**Exercise description:**
All records below are to be repeated exactly, with the pictures left out.

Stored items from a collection
####
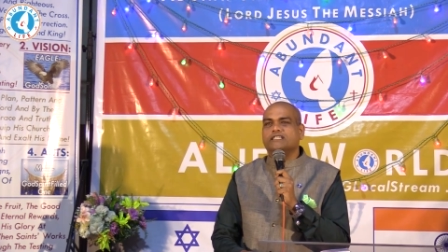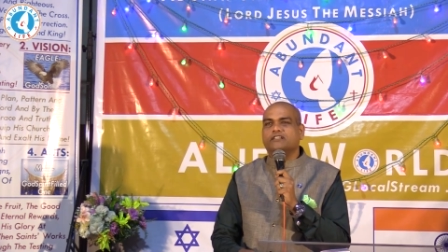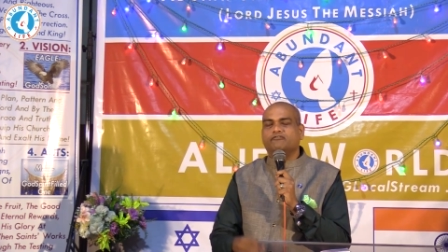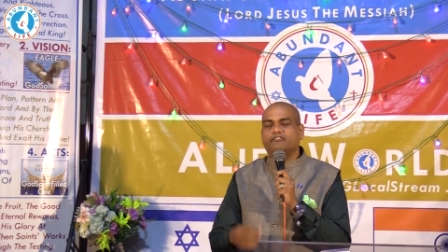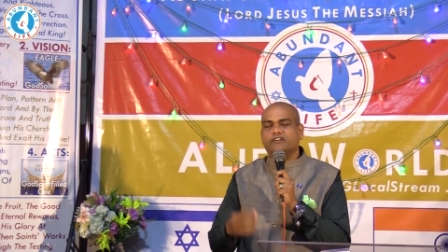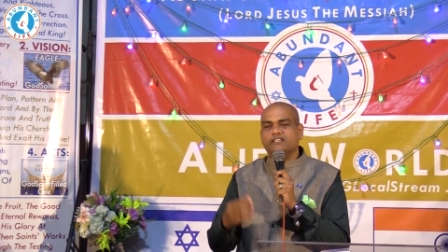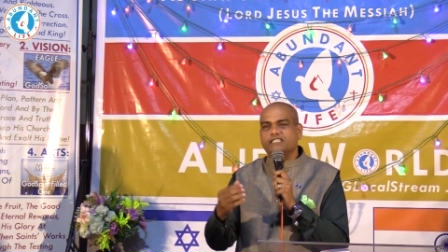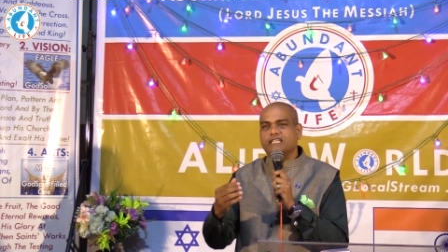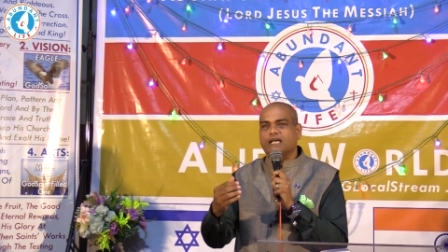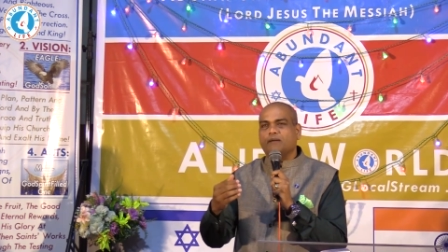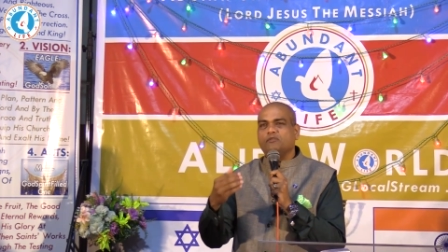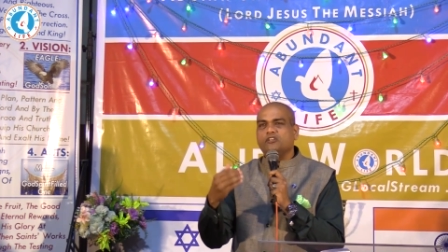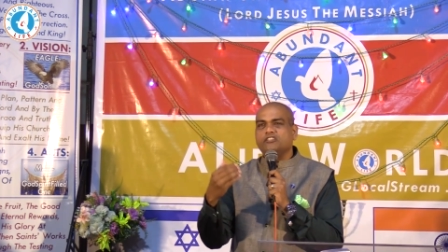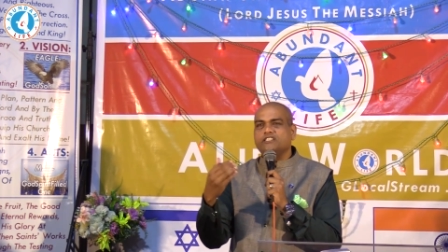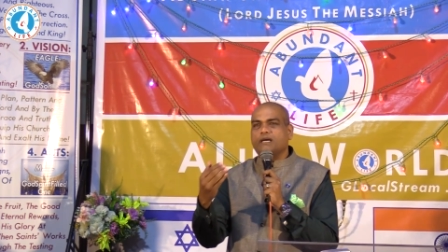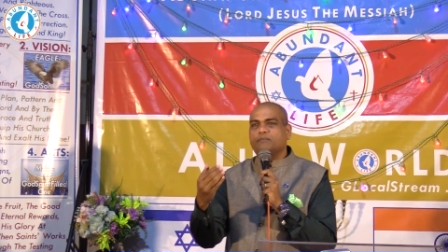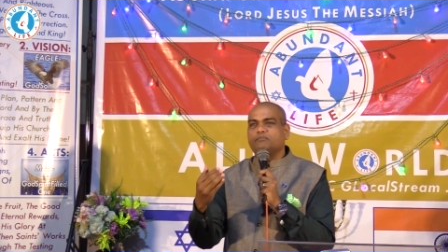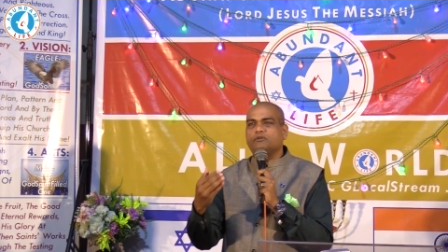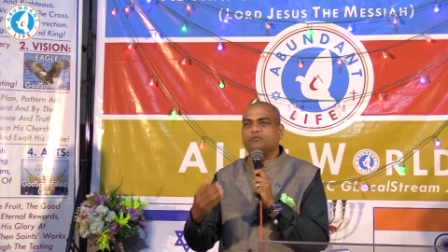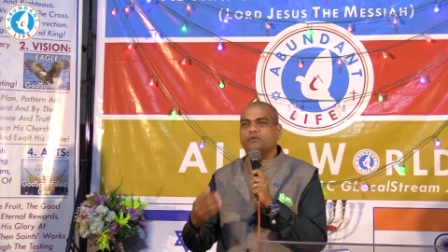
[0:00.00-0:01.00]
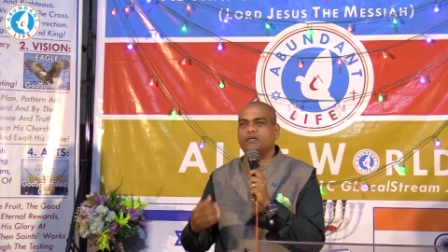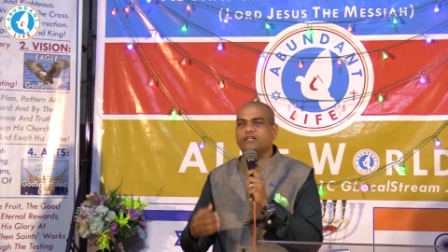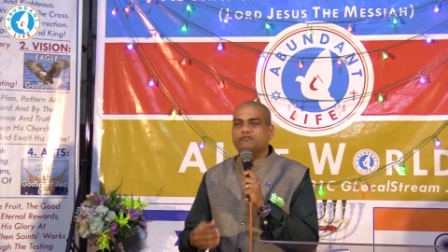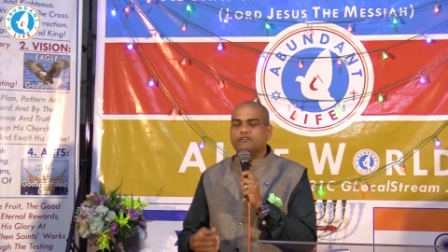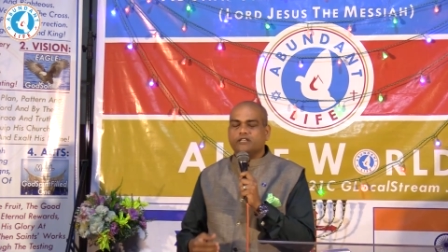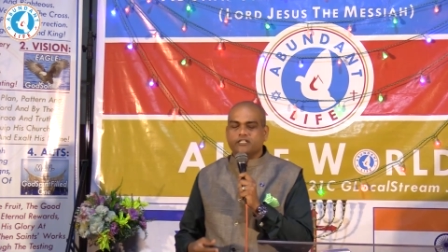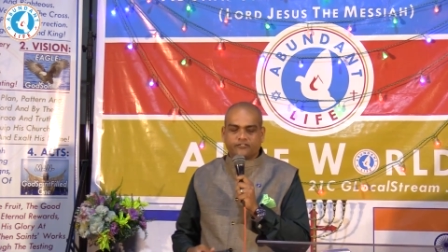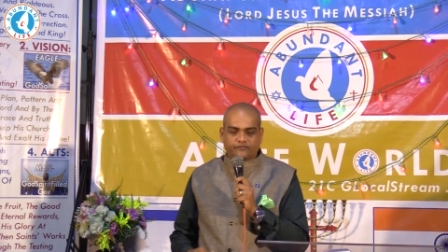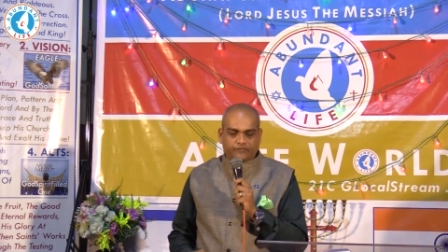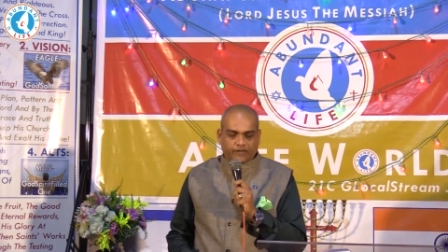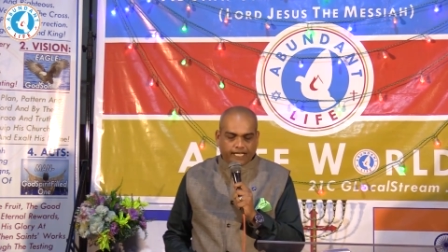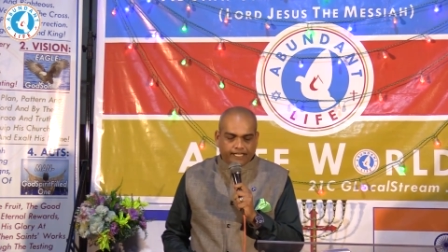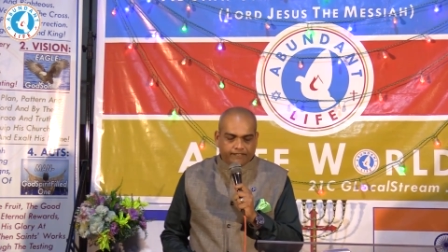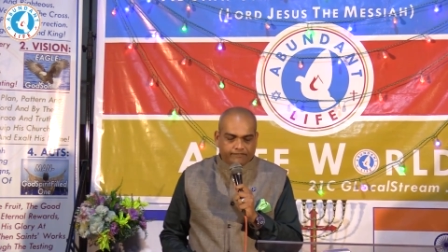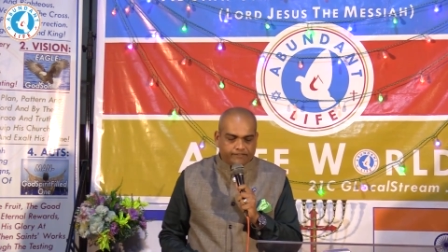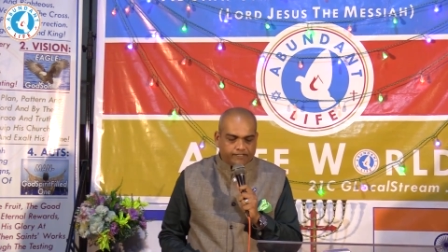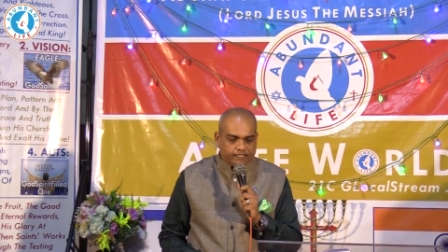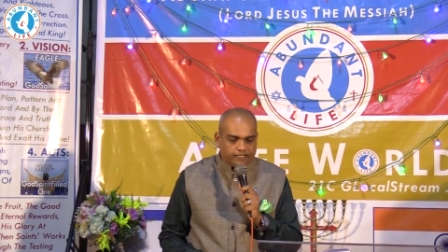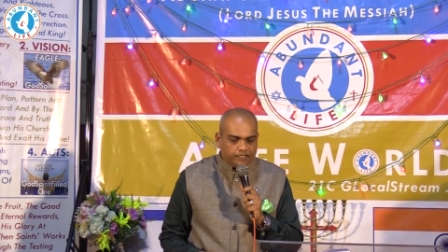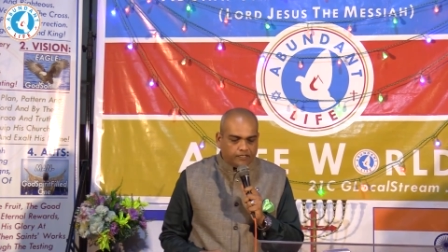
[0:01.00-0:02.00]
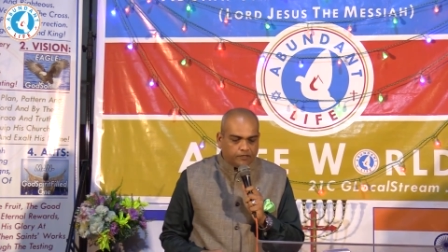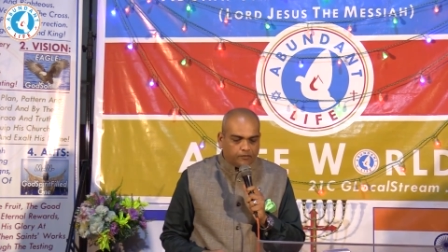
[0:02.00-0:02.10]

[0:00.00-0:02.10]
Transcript: In 1 Samuel chapter 1, verse 5,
####
**Task output:**
[0:00.00-0:01.00]
[0:01.00-0:02.00]
[0:02.00-0:02.10]

[0:00.00-0:02.10]
Transcript: In 1 Samuel chapter 1, verse 5,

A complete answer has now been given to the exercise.